Rahami (Zar Amir-Ebrahimi) is a journalist who is starting to get concerned about killings that she’s been hearing about in her local area. So far, all the women have been sex workers and despite the general bad feelings towards them, Rahami is determined to get justice done.
She meets with Sharifi (Arash Ashtiani), a journalist who has received calls from the killer after every murder, detailing his motivations, as if wanting his crimes to be made public. Together, Rahami and Sharifi do what they can in an institution that would do anything to brush such heinous atrocities under the carpet.

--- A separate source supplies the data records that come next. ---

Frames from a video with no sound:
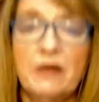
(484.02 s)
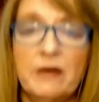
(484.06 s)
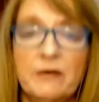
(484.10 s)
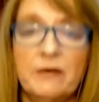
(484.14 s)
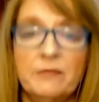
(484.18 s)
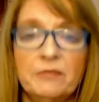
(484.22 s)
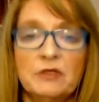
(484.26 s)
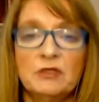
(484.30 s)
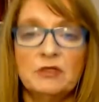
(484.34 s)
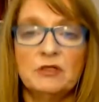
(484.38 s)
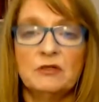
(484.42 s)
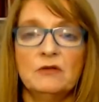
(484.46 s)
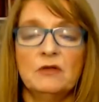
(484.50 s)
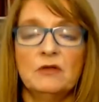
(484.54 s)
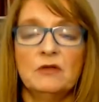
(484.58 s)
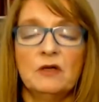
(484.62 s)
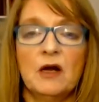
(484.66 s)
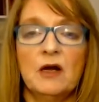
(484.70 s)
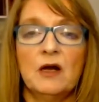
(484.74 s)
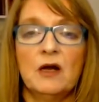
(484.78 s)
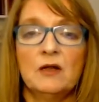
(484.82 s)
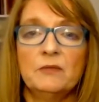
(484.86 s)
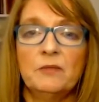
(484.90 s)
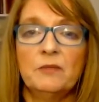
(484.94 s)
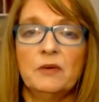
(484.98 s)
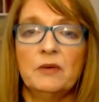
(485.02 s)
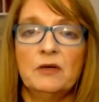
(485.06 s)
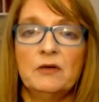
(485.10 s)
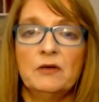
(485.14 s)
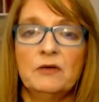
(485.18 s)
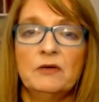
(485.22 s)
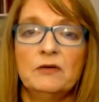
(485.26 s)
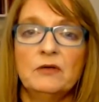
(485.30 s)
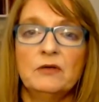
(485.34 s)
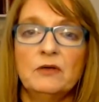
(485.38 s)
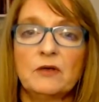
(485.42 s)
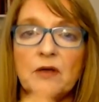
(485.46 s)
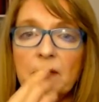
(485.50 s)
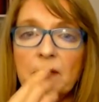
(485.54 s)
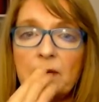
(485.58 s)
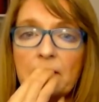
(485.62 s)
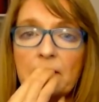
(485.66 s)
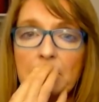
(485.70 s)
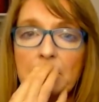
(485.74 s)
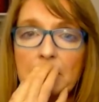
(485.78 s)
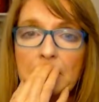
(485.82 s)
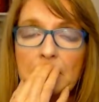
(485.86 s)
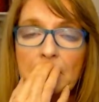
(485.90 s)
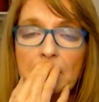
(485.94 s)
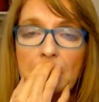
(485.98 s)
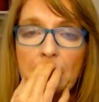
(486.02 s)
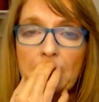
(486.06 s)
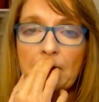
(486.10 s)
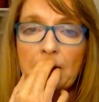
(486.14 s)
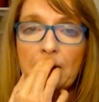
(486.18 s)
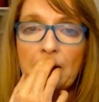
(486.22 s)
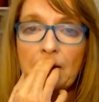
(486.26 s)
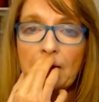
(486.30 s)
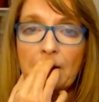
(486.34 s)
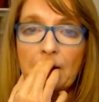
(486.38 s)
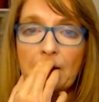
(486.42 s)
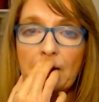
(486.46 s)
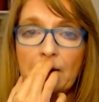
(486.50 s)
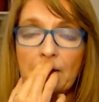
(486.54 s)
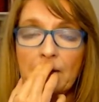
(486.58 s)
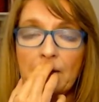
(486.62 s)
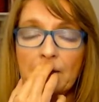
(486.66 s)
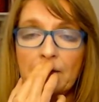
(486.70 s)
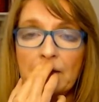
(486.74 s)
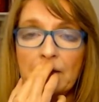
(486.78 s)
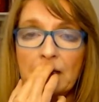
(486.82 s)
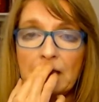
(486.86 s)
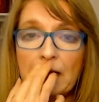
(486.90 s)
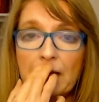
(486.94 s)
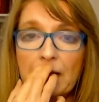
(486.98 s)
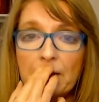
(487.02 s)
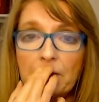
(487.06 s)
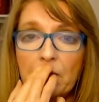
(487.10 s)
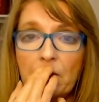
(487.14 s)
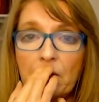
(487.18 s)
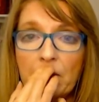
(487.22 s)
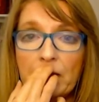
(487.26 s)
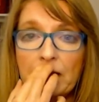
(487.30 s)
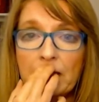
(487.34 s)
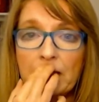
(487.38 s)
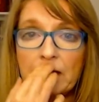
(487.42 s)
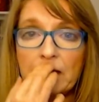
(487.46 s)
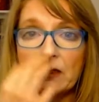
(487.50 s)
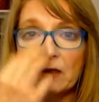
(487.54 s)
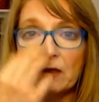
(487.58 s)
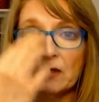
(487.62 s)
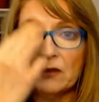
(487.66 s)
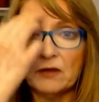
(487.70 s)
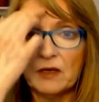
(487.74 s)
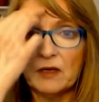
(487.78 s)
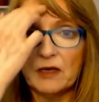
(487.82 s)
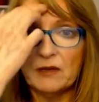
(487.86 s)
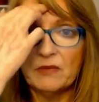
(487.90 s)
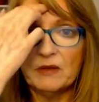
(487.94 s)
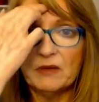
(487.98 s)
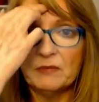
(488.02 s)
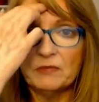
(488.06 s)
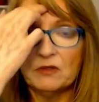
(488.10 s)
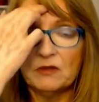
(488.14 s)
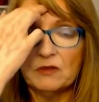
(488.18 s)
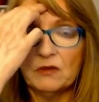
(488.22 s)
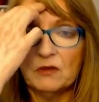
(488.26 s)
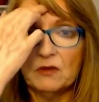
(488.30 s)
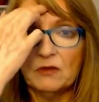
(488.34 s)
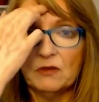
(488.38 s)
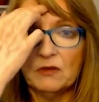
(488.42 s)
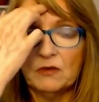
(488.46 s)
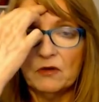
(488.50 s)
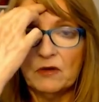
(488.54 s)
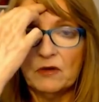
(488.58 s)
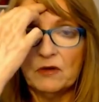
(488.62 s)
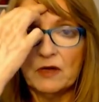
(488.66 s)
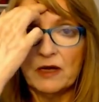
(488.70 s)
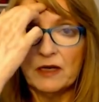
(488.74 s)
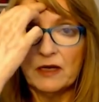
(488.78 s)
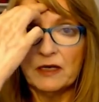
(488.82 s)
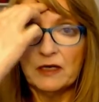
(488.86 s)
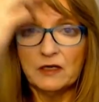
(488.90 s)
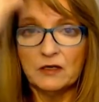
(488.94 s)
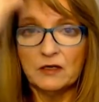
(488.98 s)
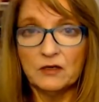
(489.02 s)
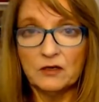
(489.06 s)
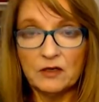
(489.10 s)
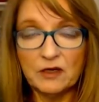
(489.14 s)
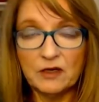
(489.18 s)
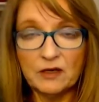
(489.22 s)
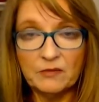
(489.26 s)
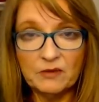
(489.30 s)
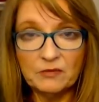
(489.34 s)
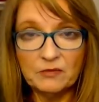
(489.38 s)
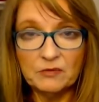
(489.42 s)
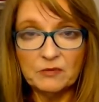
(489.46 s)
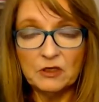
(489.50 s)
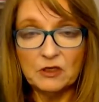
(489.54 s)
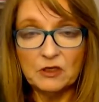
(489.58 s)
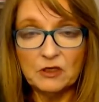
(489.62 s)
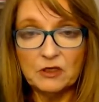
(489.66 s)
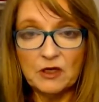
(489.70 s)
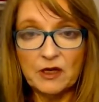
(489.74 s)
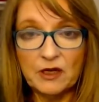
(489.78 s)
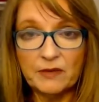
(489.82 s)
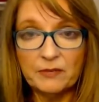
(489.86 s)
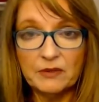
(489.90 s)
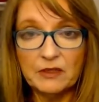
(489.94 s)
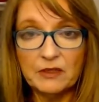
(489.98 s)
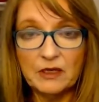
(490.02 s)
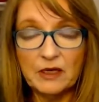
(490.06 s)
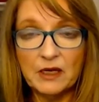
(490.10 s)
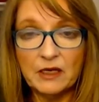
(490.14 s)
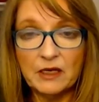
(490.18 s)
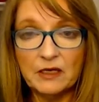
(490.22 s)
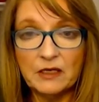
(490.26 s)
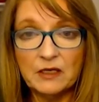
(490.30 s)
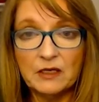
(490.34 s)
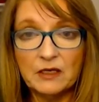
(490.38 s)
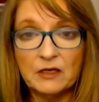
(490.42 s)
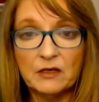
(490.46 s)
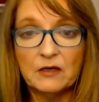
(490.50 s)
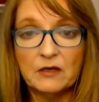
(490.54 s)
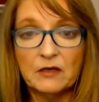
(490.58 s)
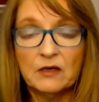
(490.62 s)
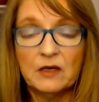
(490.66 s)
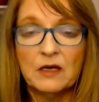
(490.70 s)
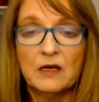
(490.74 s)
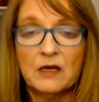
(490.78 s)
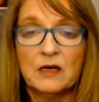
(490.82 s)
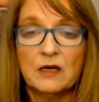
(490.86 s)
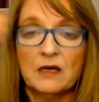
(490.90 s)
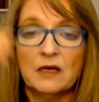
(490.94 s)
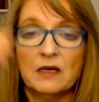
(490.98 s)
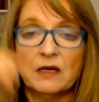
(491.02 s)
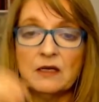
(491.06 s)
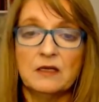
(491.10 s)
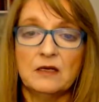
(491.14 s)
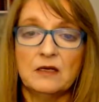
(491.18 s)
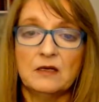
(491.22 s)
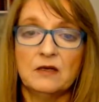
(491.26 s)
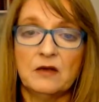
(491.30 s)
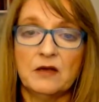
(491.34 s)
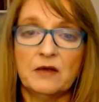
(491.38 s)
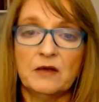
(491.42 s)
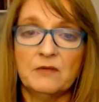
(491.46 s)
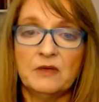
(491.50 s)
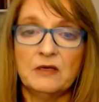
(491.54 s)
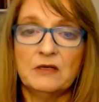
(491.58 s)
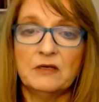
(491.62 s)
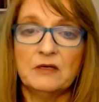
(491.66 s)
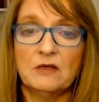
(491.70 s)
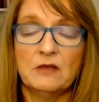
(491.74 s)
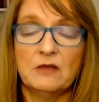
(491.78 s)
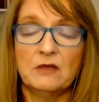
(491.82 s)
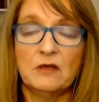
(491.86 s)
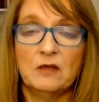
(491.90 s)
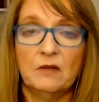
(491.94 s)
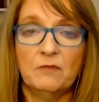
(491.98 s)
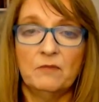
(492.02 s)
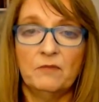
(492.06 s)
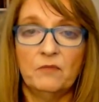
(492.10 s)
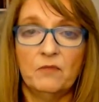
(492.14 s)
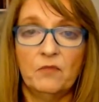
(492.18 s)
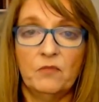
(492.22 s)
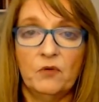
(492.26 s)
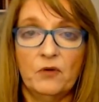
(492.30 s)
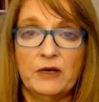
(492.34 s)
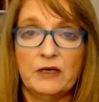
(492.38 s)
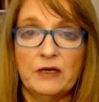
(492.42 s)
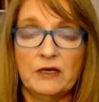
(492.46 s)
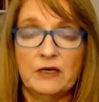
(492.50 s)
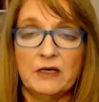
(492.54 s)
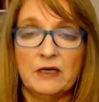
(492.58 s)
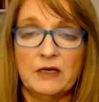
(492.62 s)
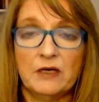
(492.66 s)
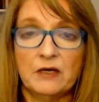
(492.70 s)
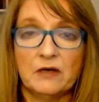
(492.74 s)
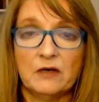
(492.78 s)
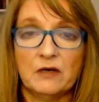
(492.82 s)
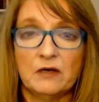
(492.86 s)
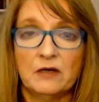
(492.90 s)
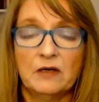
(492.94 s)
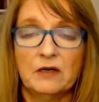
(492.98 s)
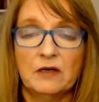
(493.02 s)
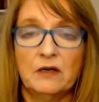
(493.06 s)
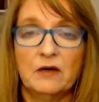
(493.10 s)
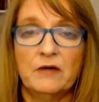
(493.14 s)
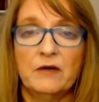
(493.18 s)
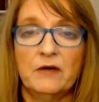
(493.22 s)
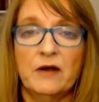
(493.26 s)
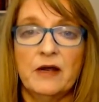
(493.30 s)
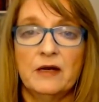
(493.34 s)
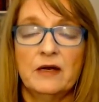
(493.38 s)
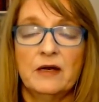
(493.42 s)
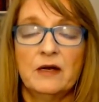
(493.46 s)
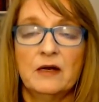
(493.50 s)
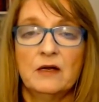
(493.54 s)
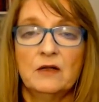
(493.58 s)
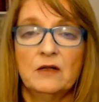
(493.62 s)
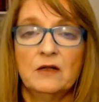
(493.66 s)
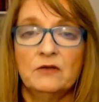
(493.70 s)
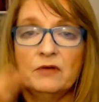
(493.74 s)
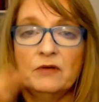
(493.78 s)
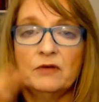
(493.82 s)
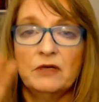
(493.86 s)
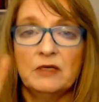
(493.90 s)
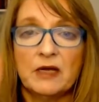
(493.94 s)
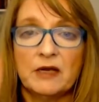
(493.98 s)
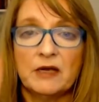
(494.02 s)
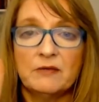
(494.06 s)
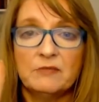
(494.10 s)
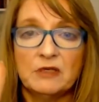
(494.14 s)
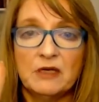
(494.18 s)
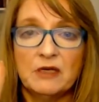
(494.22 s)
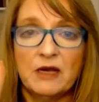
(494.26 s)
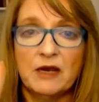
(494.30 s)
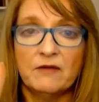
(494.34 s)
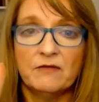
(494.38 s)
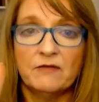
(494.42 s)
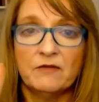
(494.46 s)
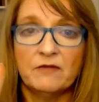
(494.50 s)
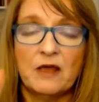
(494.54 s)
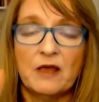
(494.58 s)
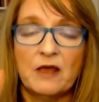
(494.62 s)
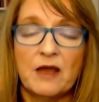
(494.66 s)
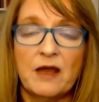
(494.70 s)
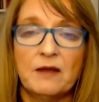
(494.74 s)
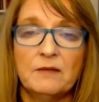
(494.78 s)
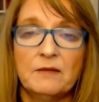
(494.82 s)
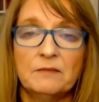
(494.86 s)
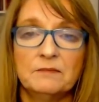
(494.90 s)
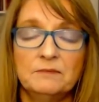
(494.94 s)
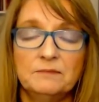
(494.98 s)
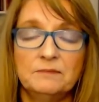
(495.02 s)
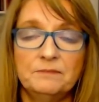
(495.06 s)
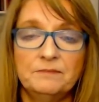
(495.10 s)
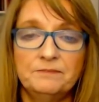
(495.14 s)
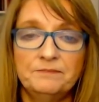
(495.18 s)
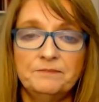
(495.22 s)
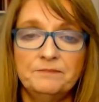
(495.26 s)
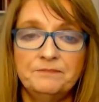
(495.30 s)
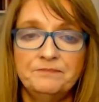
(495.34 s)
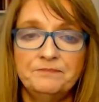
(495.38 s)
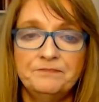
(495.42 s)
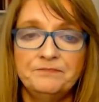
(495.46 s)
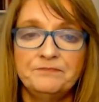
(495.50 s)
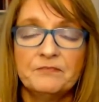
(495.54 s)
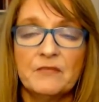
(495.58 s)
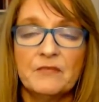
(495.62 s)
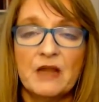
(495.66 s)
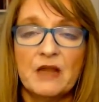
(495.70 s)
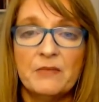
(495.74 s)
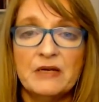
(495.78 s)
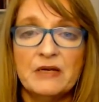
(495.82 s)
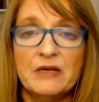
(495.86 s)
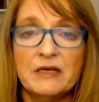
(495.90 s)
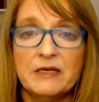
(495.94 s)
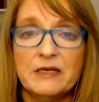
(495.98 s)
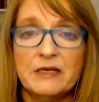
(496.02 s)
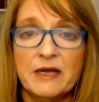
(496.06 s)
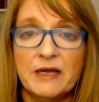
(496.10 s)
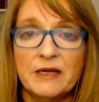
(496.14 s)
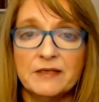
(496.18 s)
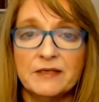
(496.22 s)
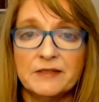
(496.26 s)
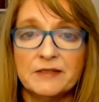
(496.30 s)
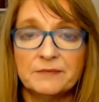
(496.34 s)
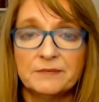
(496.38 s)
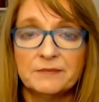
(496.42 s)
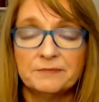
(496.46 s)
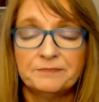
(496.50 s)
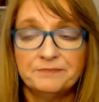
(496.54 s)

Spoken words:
up to the collarbone, you come up to the midline point here, you come up to the third eye here, you come up to the top of the head here, and then you come into the point here. All right, 3 times a day for that. How many days?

Holy Spider is a film directed and co-written by Ali Abassi, inspired by a true story of a man known as the Spider Killer who killed 16 sex workers in Iran from 2000-2001. Starting out as a typical kind of serial killer movie, Holy Spider then goes beyond the killer getting caught. Continuing as the shocking details of the court procedures unfurl that may have seen Saeed (Mehdi Bajestani) walk away a free man.
Giving the typical kind of formula for a serial killer feature, Rahami is faced with all the kinds of things that may happen in other more glamorised fiction. She’s a single woman in a society that sees women as less than men, and when she goes to the police they don’t believe her, forcing her to take on the investigation herself.
Holy Spider even goes as far as to show the killings in lurid detail which suggests to the audience that this is not all that different from what they see in a typical true crime drama.
However, after that then the tone changes and the wider issues are explored and exposed as Saeed enters the courtrooms and the audience realises what he faces. Bajestani gives a suitably smug and self-righteous performance as the real killer may have done, explaining his motives he gains a following due to a deeply religious and misogynistic patriarchy. This gives Holy Spider a far deeper insight into what could have been an easy open and shut case and shows the bigger problems facing women in Iran.
Saying this though, the tonal shifts in the film are a little misleading and verge on dismissing its victims as merely victimless faces. Although if audiences stick with it through to the end then they will see the world is not so different wherever you go.